** Your task **
Restate the data word for word. Leave the pictures out.

** Supplied data **
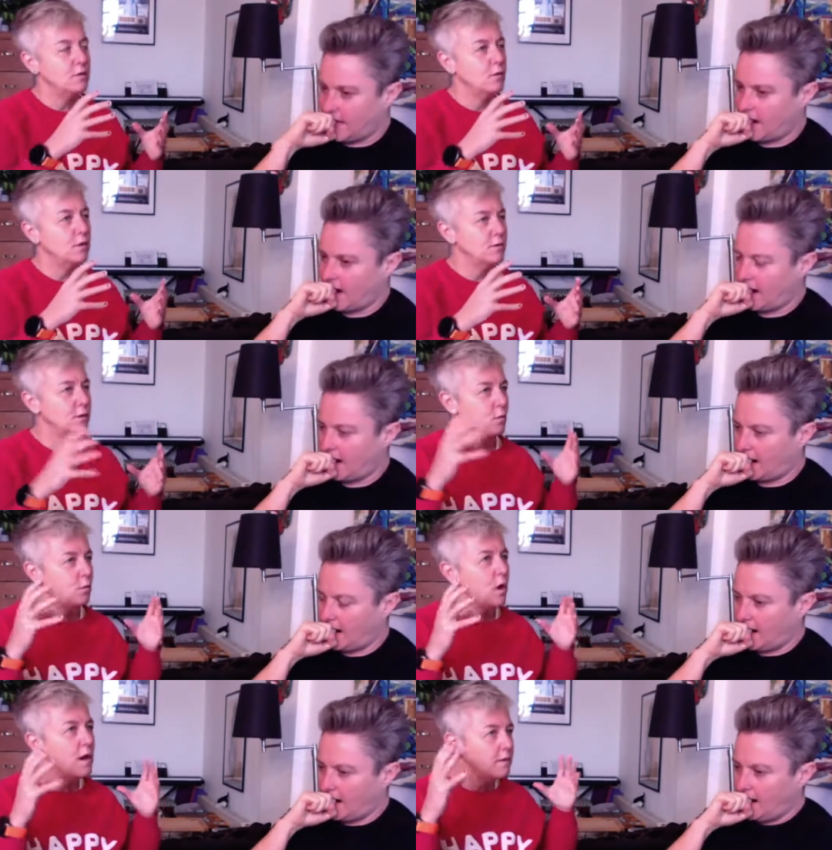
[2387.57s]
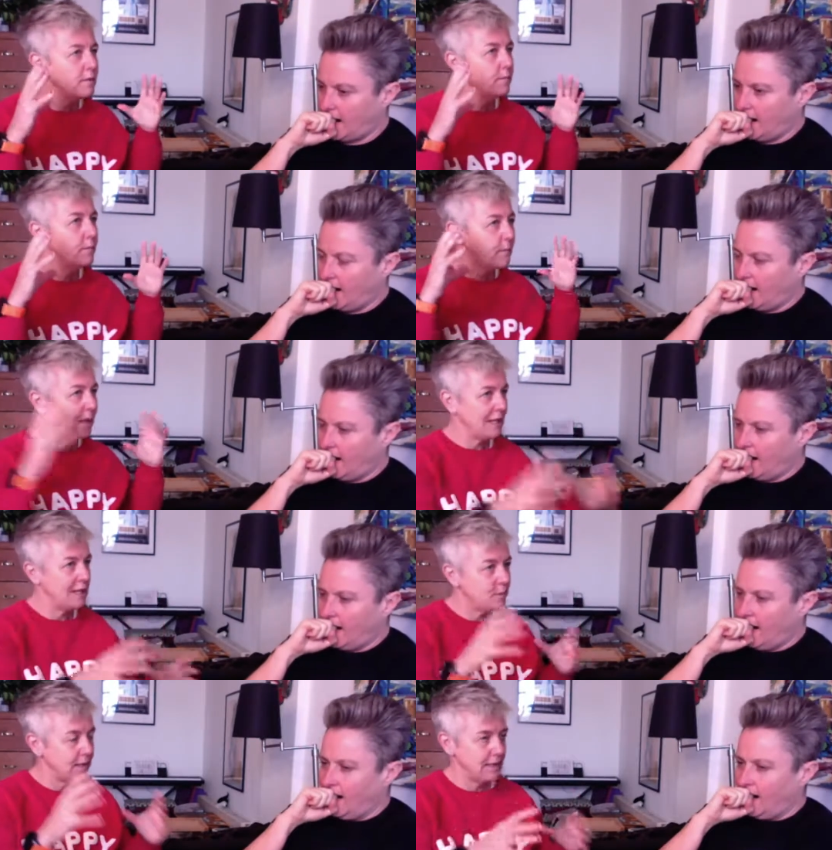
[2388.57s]
Speaker 1: what's the one
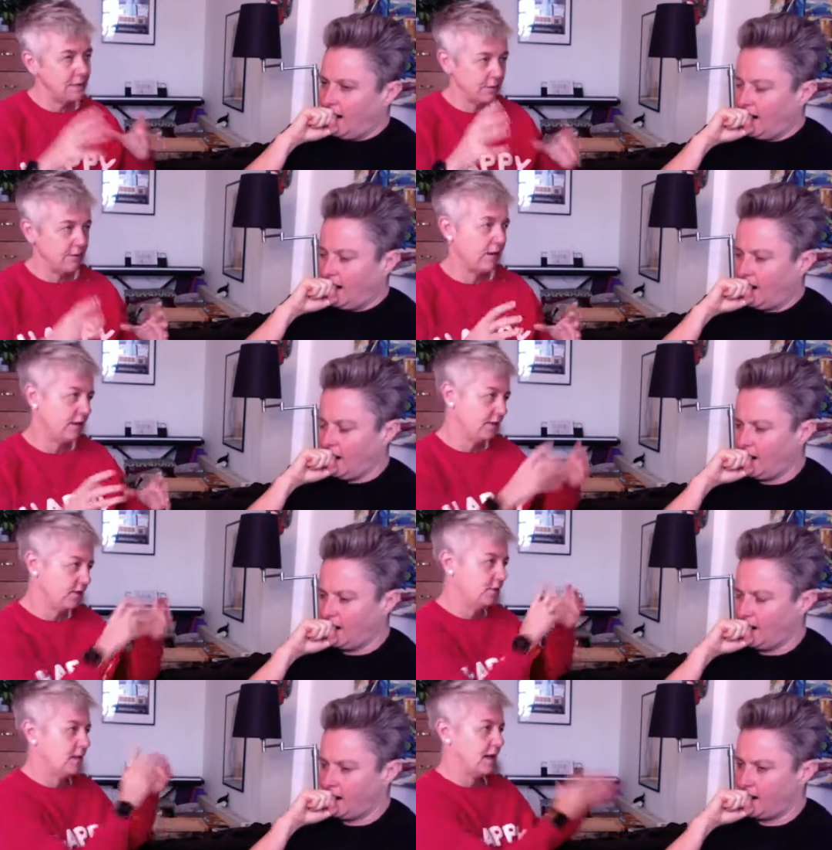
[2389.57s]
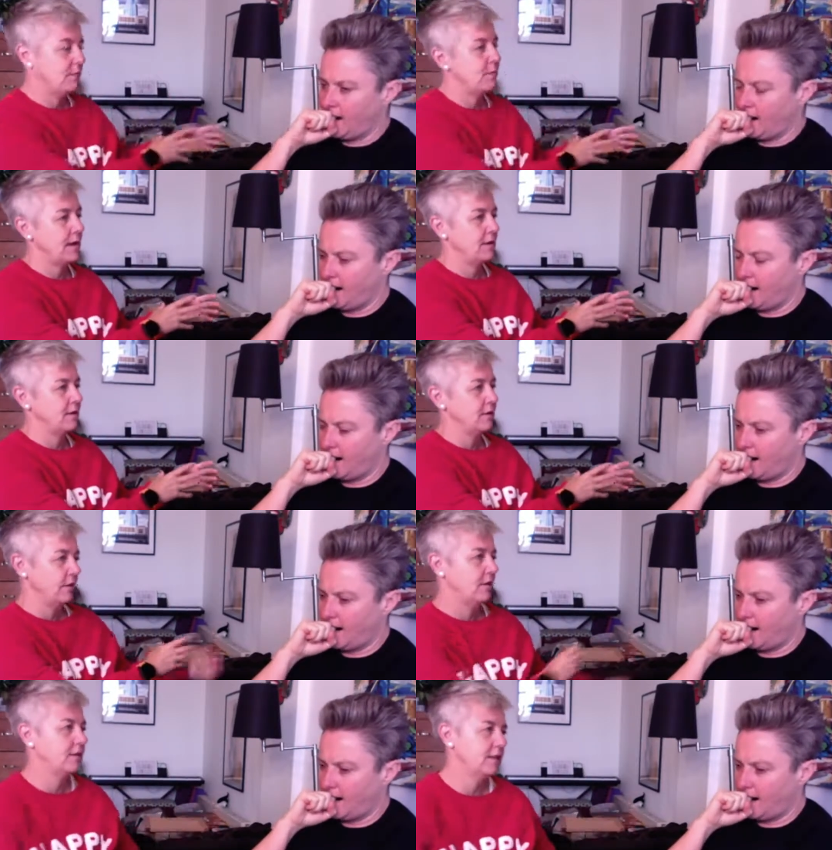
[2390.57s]
key piece of advice you take back to
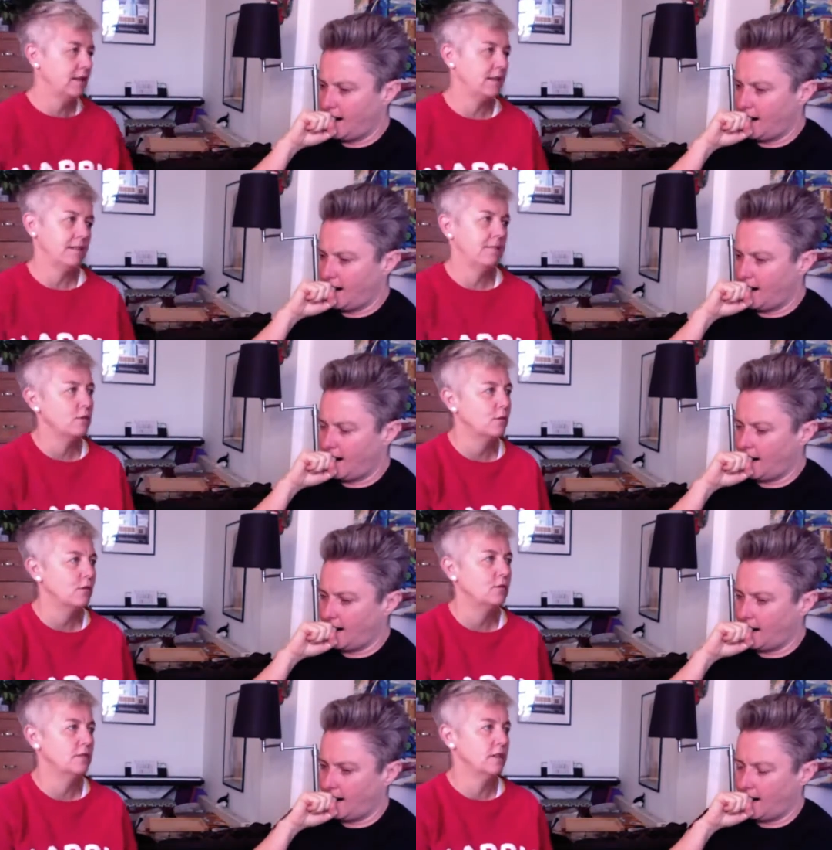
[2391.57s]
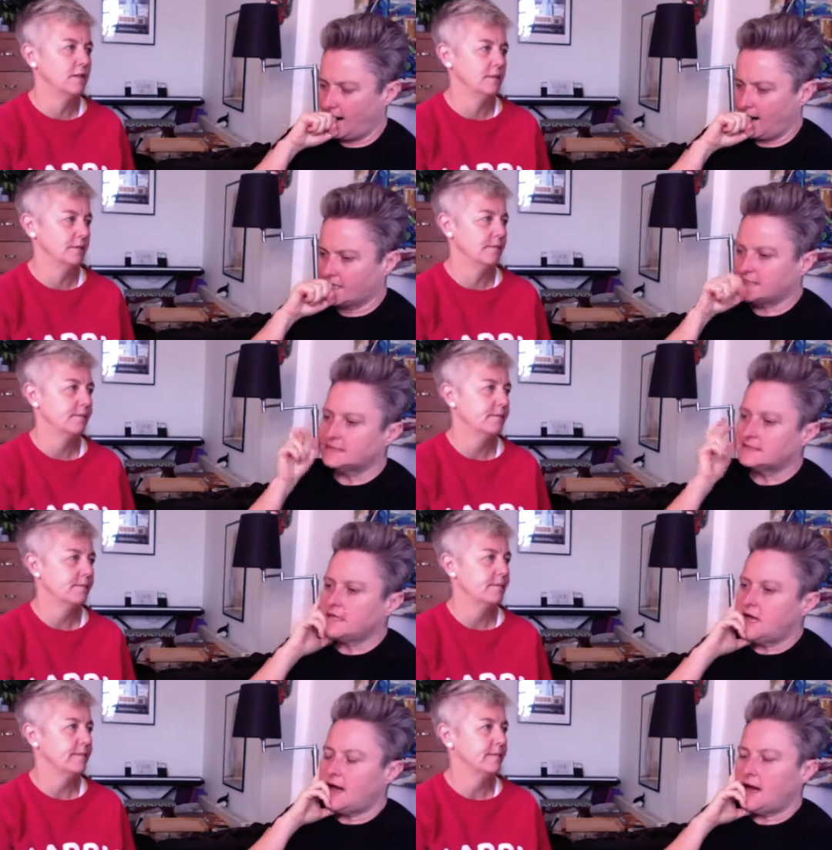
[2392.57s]
38 year old Laura?
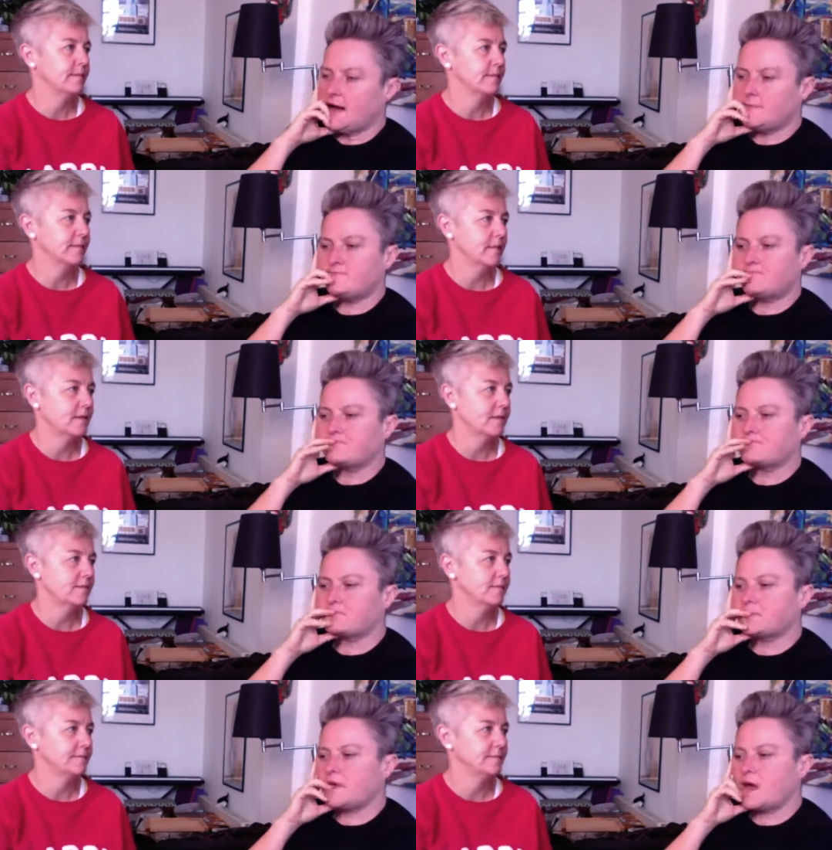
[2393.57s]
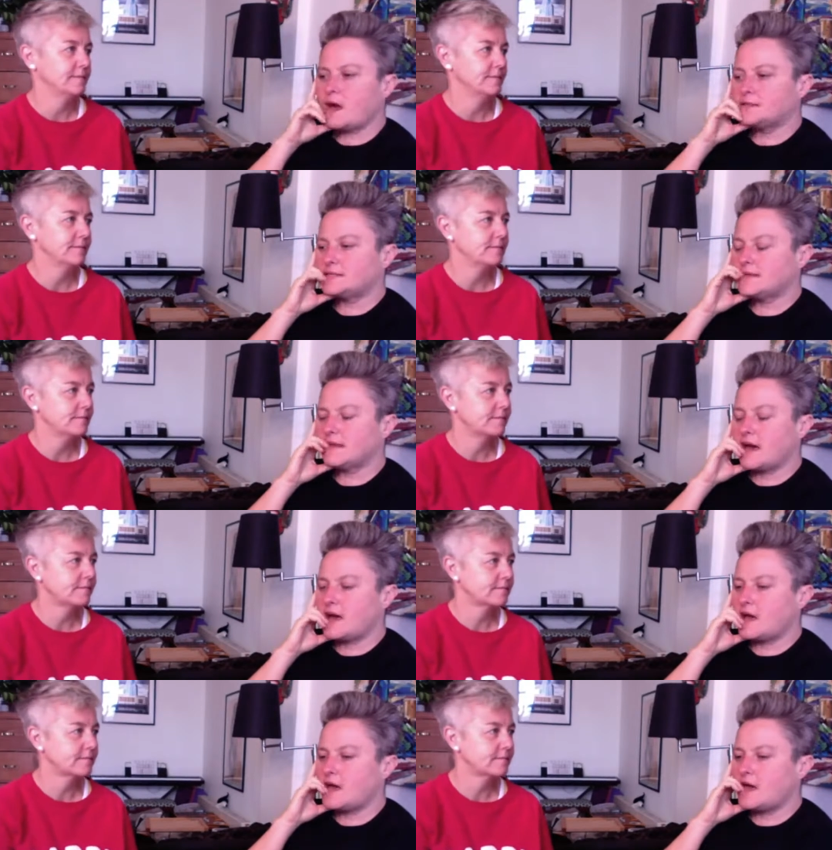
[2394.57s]
Speaker 2: Um, I'd say that
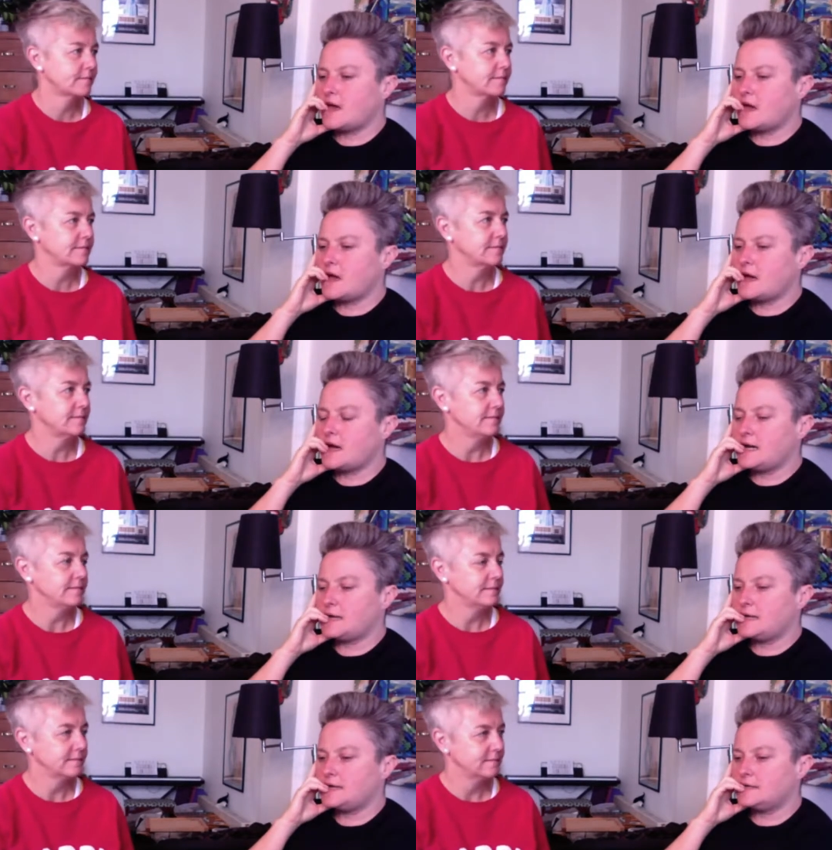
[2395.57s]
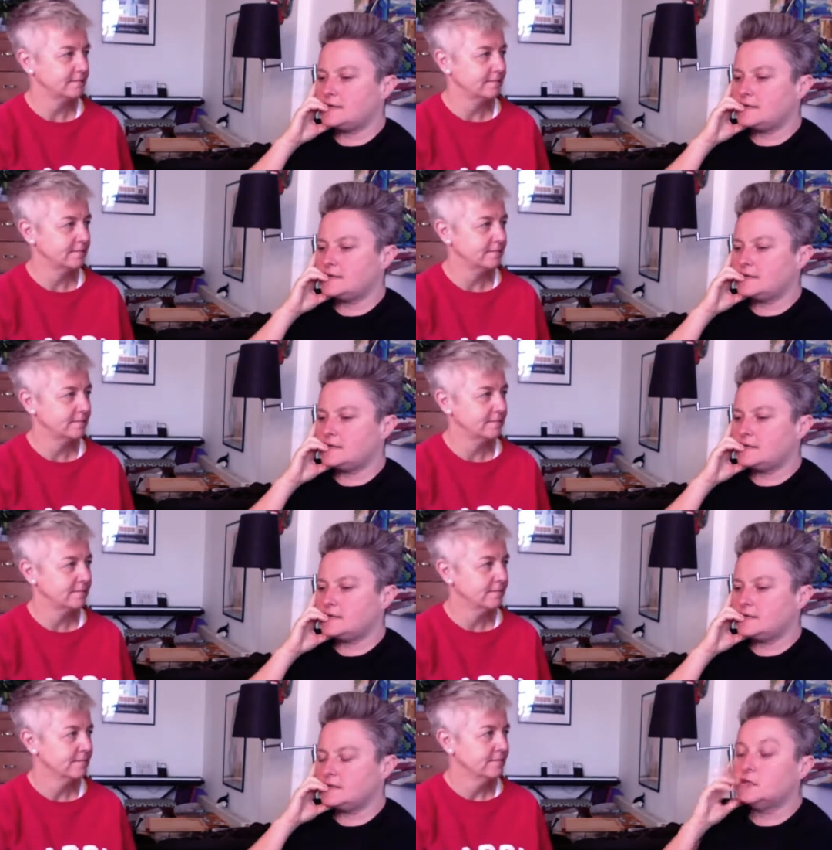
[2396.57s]
uh,
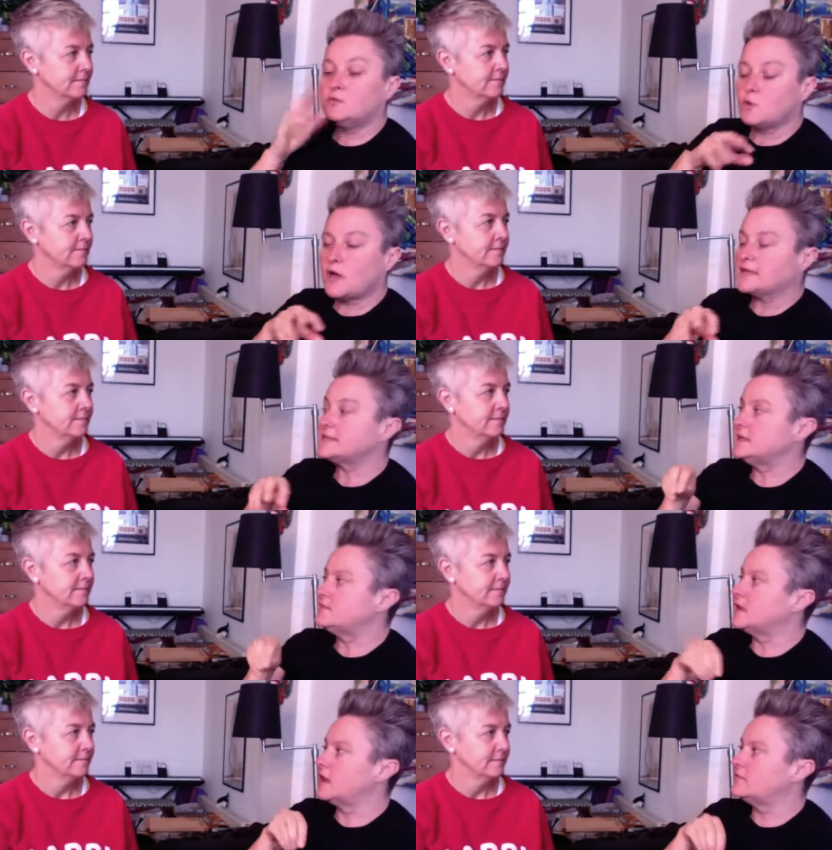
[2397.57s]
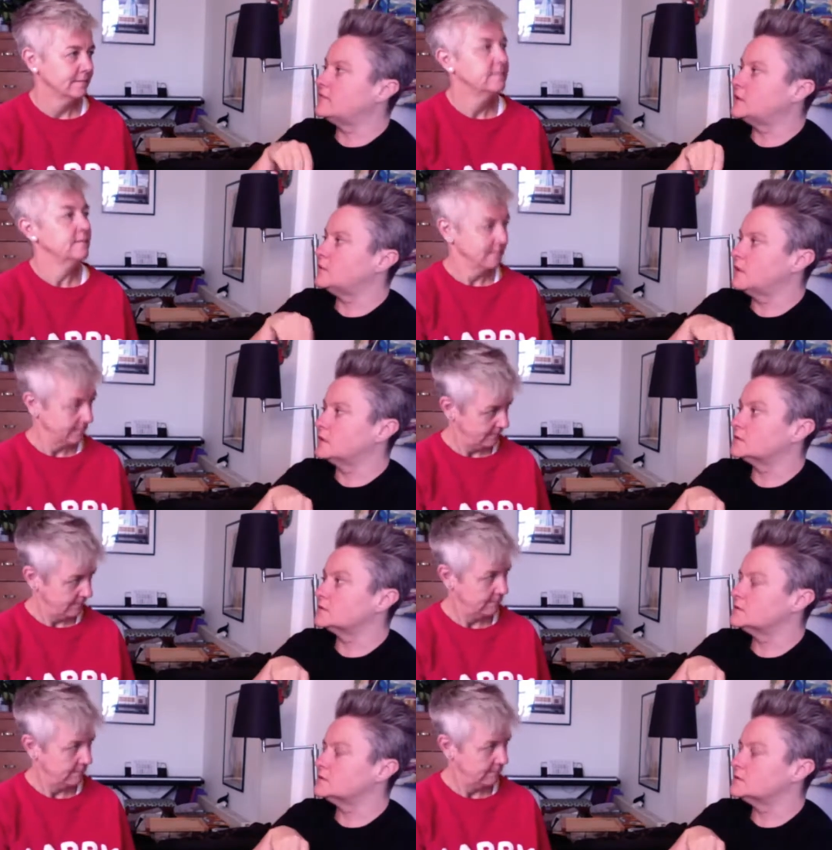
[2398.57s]
you will get to live the life that you want.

** Solution for this exercise **
[2387.57s]
[2388.57s]
Speaker 1: what's the one
[2389.57s]
[2390.57s]
key piece of advice you take back to
[2391.57s]
[2392.57s]
38 year old Laura?
[2393.57s]
[2394.57s]
Speaker 2: Um, I'd say that
[2395.57s]
[2396.57s]
uh,
[2397.57s]
[2398.57s]
you will get to live the life that you want.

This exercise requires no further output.